Malgré les finances difficiles du Kenya, le président William Ruto a récemment sollicité un autre emprunt, d’une valeur d’un milliard de dollars, auprès de la Chine tout en ralentissant le remboursement des prêts existants. Les nouveaux fonds termineraient les projets d’infrastructure interrompus lorsque la Chine avait abruptement suspendu les prêts au Kenya et à plusieurs autres emprunteurs de plus en plus surendettés au début 2023.
« Le remboursement de cette dette consomme une portion de plus en plus grande des revenus fiscaux nécessaires pour ouvrir les écoles, fournir l’électricité et payer pour la nourriture et le carburant », écrit l’Associated Press (AP) dans une analyse de 2023 sur l’impact de la dette chinoise.

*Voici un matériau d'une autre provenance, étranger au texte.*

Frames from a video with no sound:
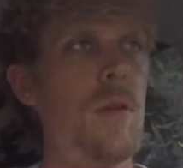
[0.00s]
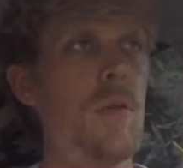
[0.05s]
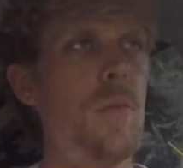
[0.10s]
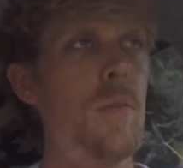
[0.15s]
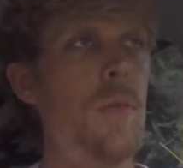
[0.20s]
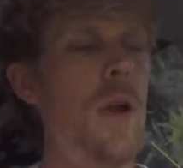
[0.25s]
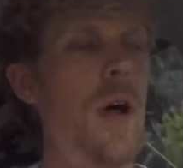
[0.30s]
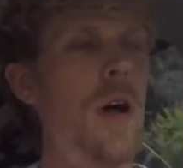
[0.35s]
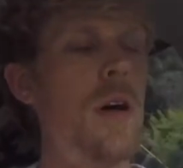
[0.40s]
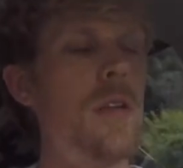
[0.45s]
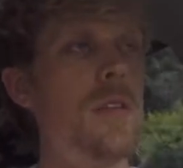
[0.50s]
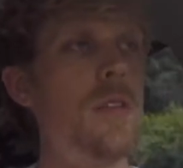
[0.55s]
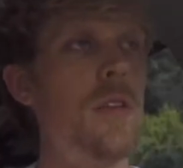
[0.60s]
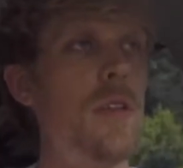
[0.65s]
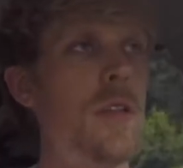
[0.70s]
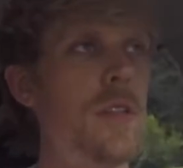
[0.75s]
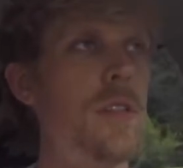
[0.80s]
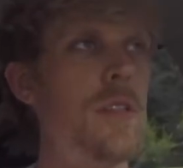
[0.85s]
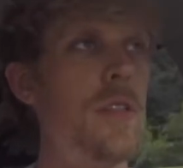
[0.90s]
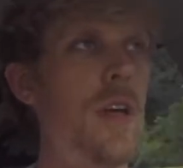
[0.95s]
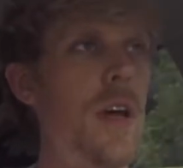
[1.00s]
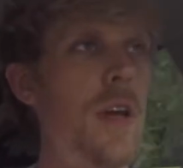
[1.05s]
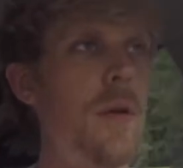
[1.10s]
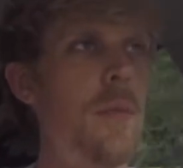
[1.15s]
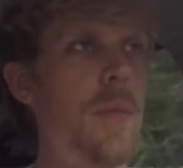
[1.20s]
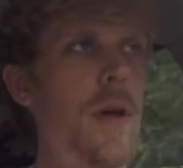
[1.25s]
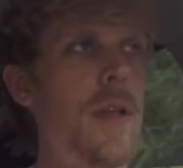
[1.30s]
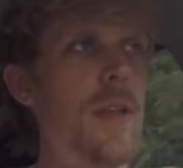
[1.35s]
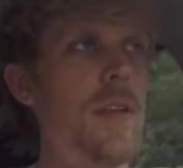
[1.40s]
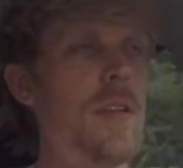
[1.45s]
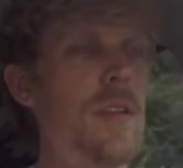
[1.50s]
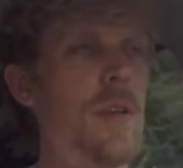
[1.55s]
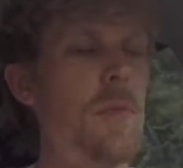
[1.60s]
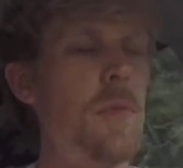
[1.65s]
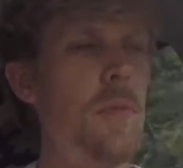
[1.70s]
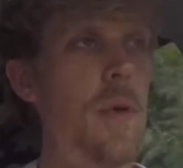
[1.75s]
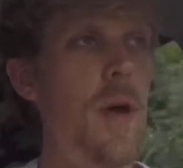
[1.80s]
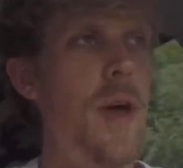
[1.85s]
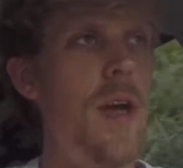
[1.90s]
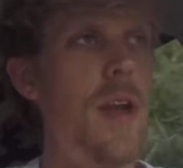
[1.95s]
but also let's talk about its
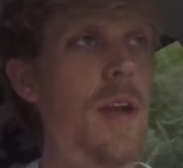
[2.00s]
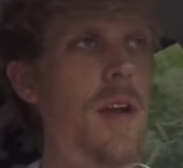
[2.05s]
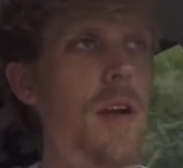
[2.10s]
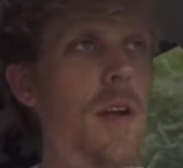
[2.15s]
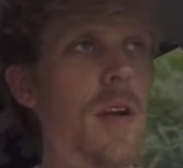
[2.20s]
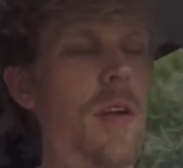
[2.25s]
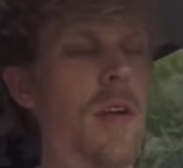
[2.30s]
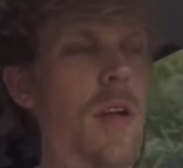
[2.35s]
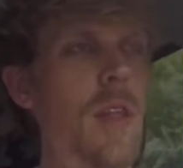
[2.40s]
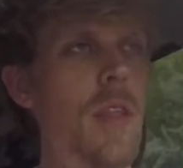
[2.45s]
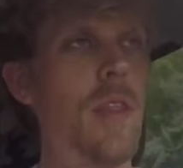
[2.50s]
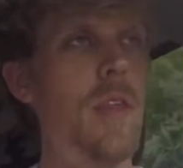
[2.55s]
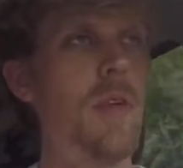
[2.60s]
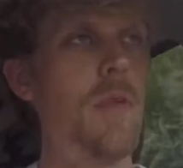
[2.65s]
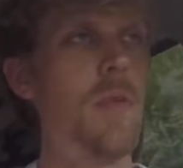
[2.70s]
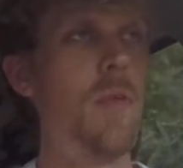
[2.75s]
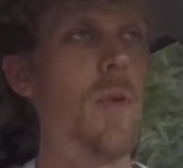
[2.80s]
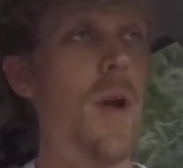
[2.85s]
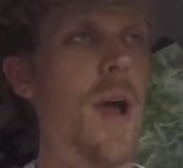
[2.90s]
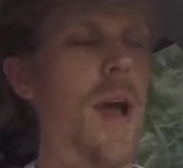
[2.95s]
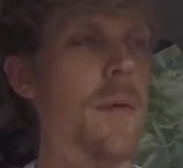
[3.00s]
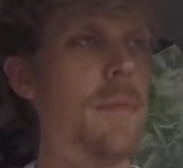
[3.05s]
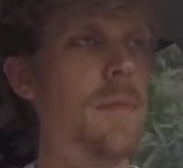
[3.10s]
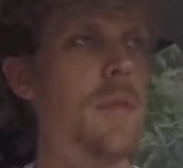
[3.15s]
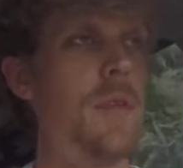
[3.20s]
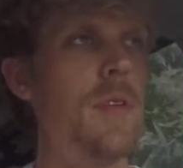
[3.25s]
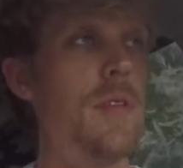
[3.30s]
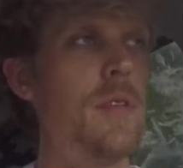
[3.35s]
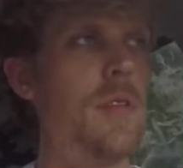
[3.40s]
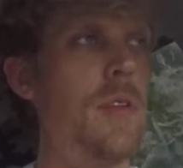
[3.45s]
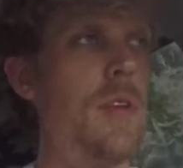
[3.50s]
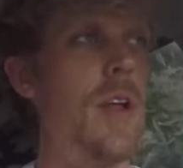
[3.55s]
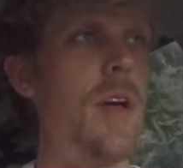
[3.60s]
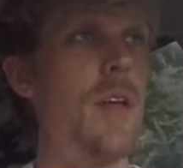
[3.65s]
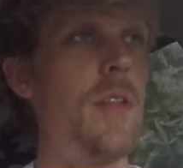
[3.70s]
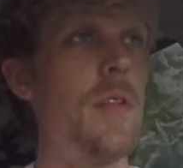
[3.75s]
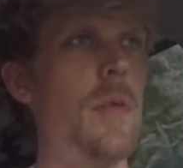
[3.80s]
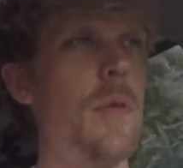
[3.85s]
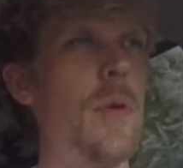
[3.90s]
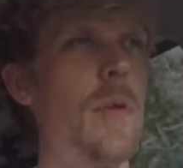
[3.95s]
competitor, the Raptor. So now,
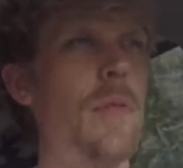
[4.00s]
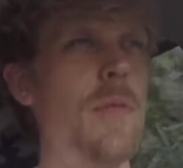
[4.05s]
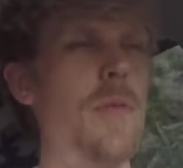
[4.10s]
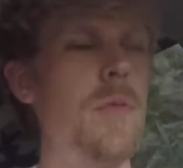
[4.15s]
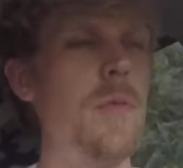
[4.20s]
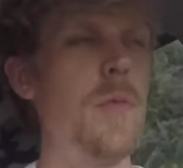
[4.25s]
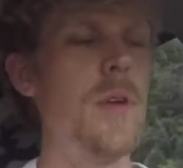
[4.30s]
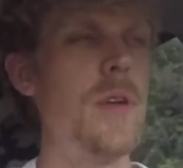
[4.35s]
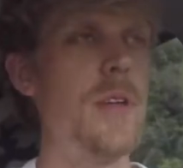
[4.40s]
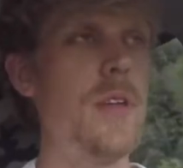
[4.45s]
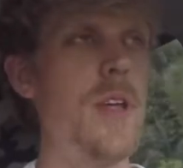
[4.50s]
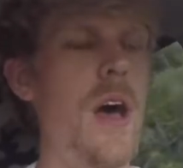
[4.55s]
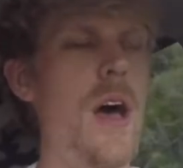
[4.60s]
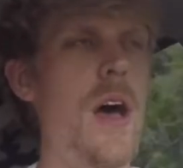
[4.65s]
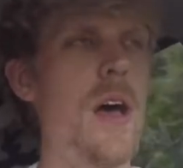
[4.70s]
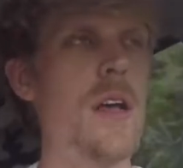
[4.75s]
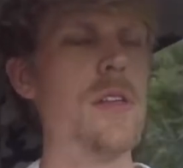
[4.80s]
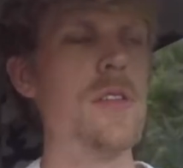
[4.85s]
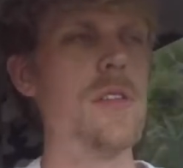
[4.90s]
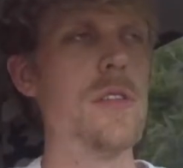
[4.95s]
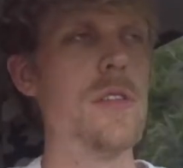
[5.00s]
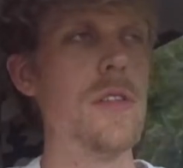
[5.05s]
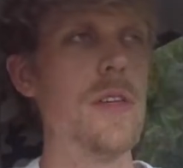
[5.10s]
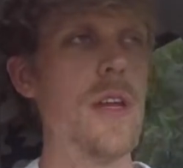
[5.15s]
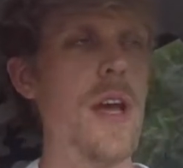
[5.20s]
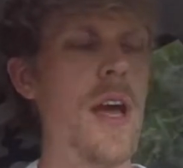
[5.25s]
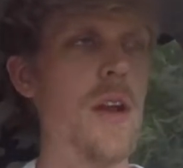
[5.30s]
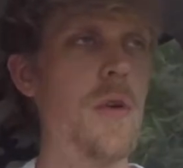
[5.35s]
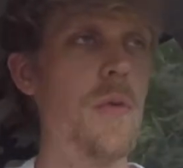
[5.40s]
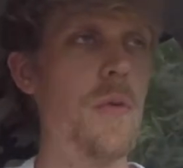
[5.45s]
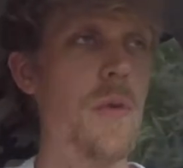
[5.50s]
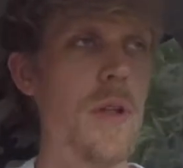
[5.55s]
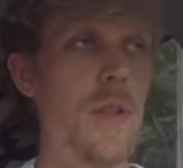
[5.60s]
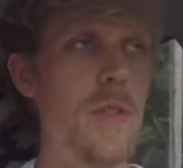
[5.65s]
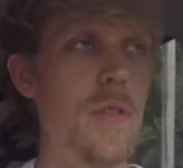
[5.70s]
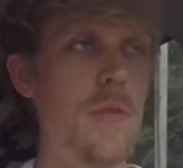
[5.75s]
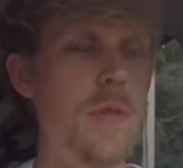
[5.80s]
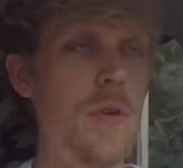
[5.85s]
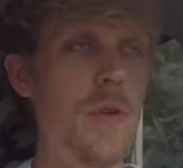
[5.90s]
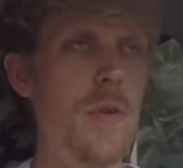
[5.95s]
what what Dodge kind of
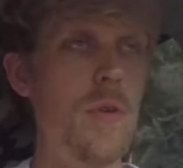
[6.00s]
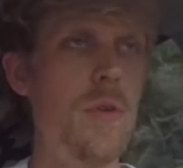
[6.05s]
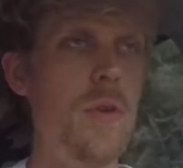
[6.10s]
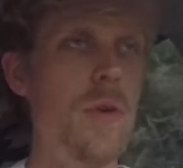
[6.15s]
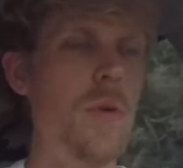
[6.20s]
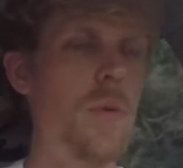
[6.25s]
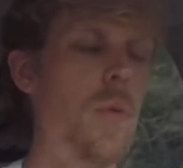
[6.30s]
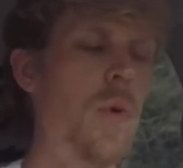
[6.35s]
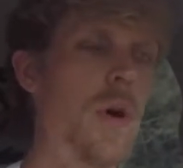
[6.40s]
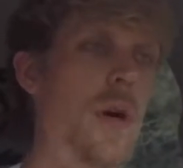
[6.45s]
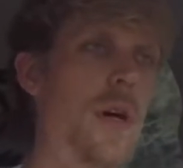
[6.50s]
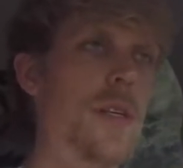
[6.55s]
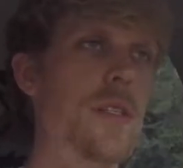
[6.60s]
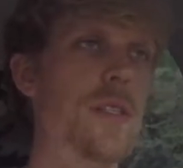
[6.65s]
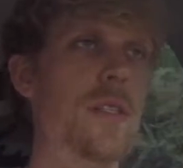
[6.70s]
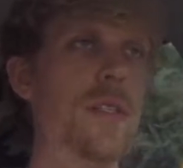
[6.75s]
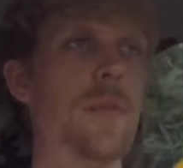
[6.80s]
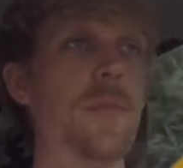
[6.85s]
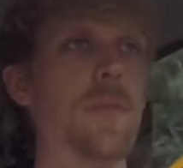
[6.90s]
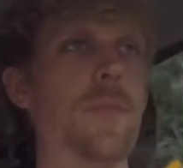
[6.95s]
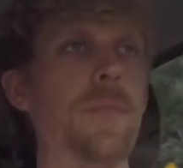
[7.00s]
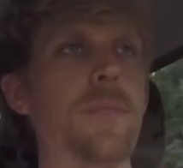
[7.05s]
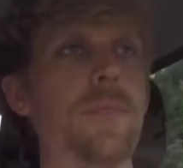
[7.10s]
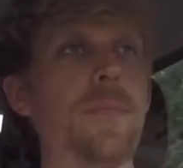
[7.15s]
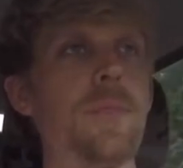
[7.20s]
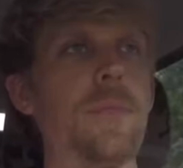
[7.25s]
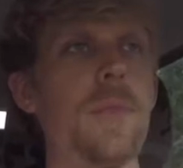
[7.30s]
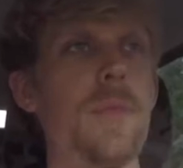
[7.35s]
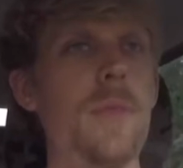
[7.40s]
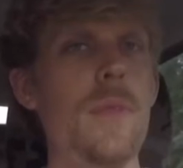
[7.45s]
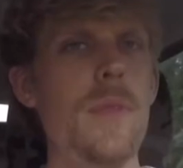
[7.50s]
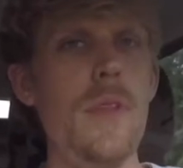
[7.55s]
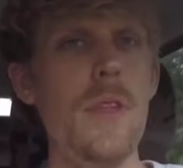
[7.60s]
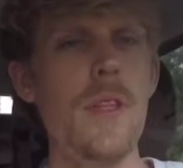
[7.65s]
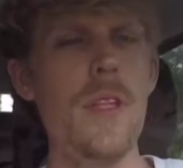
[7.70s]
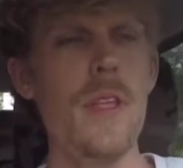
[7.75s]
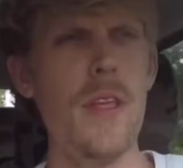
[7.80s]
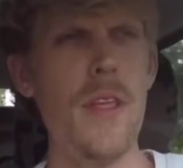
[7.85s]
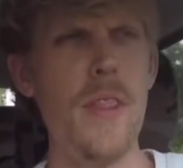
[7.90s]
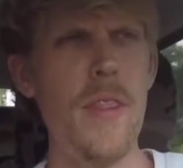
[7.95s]
went through was
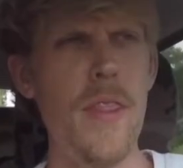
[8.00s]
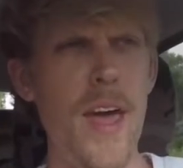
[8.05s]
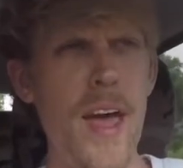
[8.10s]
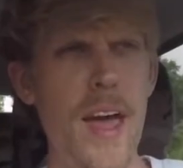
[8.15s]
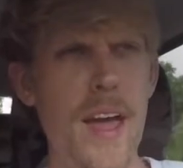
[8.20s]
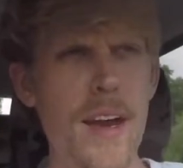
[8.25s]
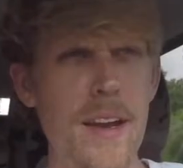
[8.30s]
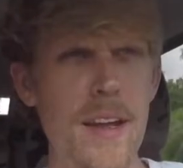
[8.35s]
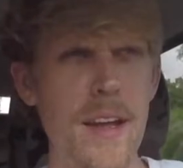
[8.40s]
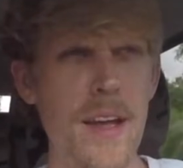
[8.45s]
that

Les remboursements font aussi diminuer les réserves de devises étrangères que les pays utilisent pour payer les intérêts de ces prêts. Pour certains, l’argent va disparaître en quelques mois, selon l’AP.
L’exigence chinoise pour maintenir secrètes les conditions des prêts ne fait que compliquer les efforts pour résoudre les problèmes d’endettement des pays africains. Les prêteurs internationaux sont peu désireux de continuer à accorder un crédit sans comprendre la situation exacte des obligations d’un pays, selon les experts.
Le président Ruto a fait un geste pour améliorer la transparence des dettes kényanes lorsqu’il a fait publier, sans le consentement de la Chine, une partie des conditions des prêts chinois au nom de la transparence.
Nyembezi, s’exprimant au Forum économique de Davos, a fait appel à une plus grande transparence et moins de corruption pour éviter les crises d’endettement futures en Afrique. L’Indice des perceptions de corruption de 2023 de Transparency International attribue des notes inférieures à la moyenne à quatre-vingt-dix pour cent des pays africains en termes de lutte contre la corruption.
« Les gens apporteront de l’argent, dit-il, mais ils veulent savoir que cet argent est déployé correctement.»